What Is The Fastest Moon In The Solar System?

What Is The Fastest Moon In The Solar System?
21 October 2021

I was asked on Twitter on behalf of a very curious four-year-old what was the fastest moon in the Solar System. And I need to admit that I was a bit stumped. Which moon moves the fastest around its planet? Well, the answer might surprise you. Or maybe not. 

My reasoning is that the bigger the planet, the closer the moon, the faster it ought to be going so the closest satellites of Jupiter and maybe some of the shepherd moons that are found in the rings of Saturn ought to be the fastest. 

And indeed they are. So here’s the Top 10 list of moons that orbit their planet in order of speed:

1. Metis (31.5 km/s)

2. Adrastea (31.37 km/s)

3. Amalthea (26.57 km/s)

4. Thebe (23. 92 km/s)

5. S/ 2009 S1( about 18 km/s )

6. Io (17.3 km/s)

7. Pan (16.89 km/s) 

8. Daphnis (16.71 km/s)

9. Atlas (16.63 km/s)

10. Prometheus (16.53 km/s)

The kid suggested the Galilean satellites of Jupiter and they were absolutely on the right track. Within that top 10, moons 1-4 and 6 belong to Jupiter, while the remaining four are found around Saturn!

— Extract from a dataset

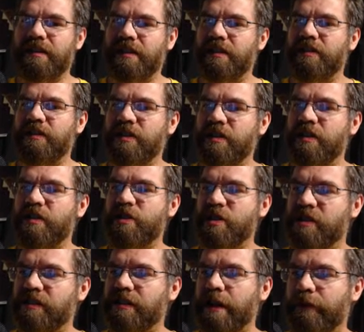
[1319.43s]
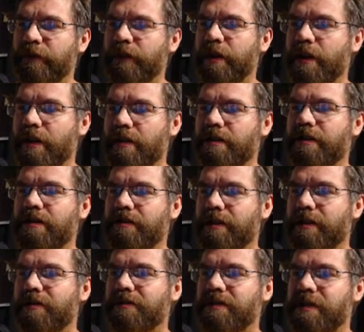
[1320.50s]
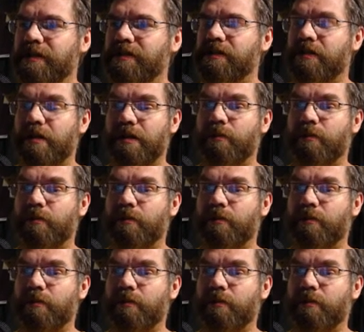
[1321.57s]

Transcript: You could definitely argue that Ortiz could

We don’t get to a moon belonging to another planet until we reach position number 21, with Naiad of Neptune which is whizzing at 11.9 kilometers per second. 

The first one from Uranus, Cordelia, is at number 28 just after Jupiter’s Ganymede. It moves at 10.8 kilometers per second. Mars’ phobos is at position 130 and it goes at about 2 kilometers per second. 

And our own Moon is at position 192 orbiting our planet at the (comparatively) leisure pace of 1 kilometer per second.